> **Records for the exercise**:
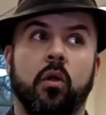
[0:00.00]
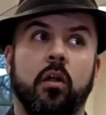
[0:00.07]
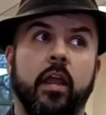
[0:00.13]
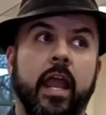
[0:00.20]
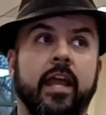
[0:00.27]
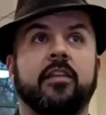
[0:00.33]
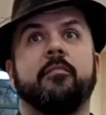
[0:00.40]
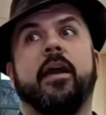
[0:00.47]

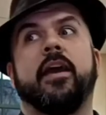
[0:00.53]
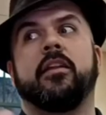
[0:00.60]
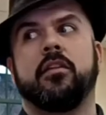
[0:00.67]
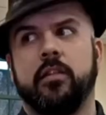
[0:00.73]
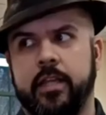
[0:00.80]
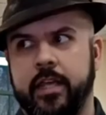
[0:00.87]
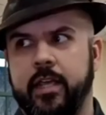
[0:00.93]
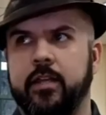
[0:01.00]
and
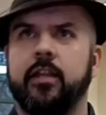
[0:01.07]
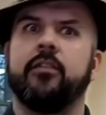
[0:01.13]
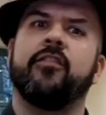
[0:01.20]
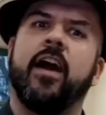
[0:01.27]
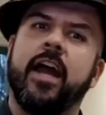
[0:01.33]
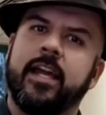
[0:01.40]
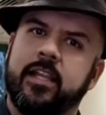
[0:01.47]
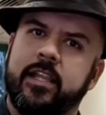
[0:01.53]
mandolin and
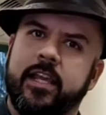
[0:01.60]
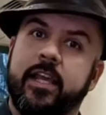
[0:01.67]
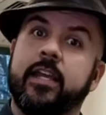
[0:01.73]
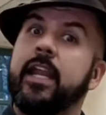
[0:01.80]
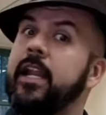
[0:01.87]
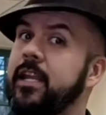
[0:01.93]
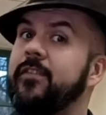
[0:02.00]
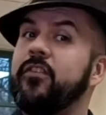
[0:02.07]
violin
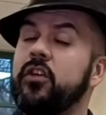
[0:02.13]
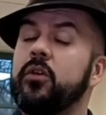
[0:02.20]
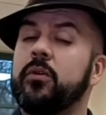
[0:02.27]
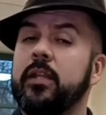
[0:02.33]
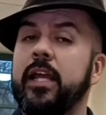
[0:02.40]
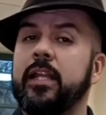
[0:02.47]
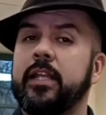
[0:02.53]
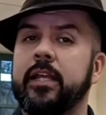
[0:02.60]
and even
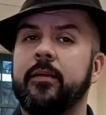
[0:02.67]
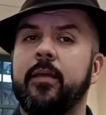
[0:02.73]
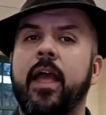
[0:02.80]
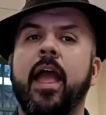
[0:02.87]
ukulele.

> **About this task**:
Please write out every entry exactly, but skip the pictures.

> **Response**:
[0:00.00]
[0:00.07]
[0:00.13]
[0:00.20]
[0:00.27]
[0:00.33]
[0:00.40]
[0:00.47]

[0:00.53]
[0:00.60]
[0:00.67]
[0:00.73]
[0:00.80]
[0:00.87]
[0:00.93]
[0:01.00]
and
[0:01.07]
[0:01.13]
[0:01.20]
[0:01.27]
[0:01.33]
[0:01.40]
[0:01.47]
[0:01.53]
mandolin and
[0:01.60]
[0:01.67]
[0:01.73]
[0:01.80]
[0:01.87]
[0:01.93]
[0:02.00]
[0:02.07]
violin
[0:02.13]
[0:02.20]
[0:02.27]
[0:02.33]
[0:02.40]
[0:02.47]
[0:02.53]
[0:02.60]
and even
[0:02.67]
[0:02.73]
[0:02.80]
[0:02.87]
ukulele.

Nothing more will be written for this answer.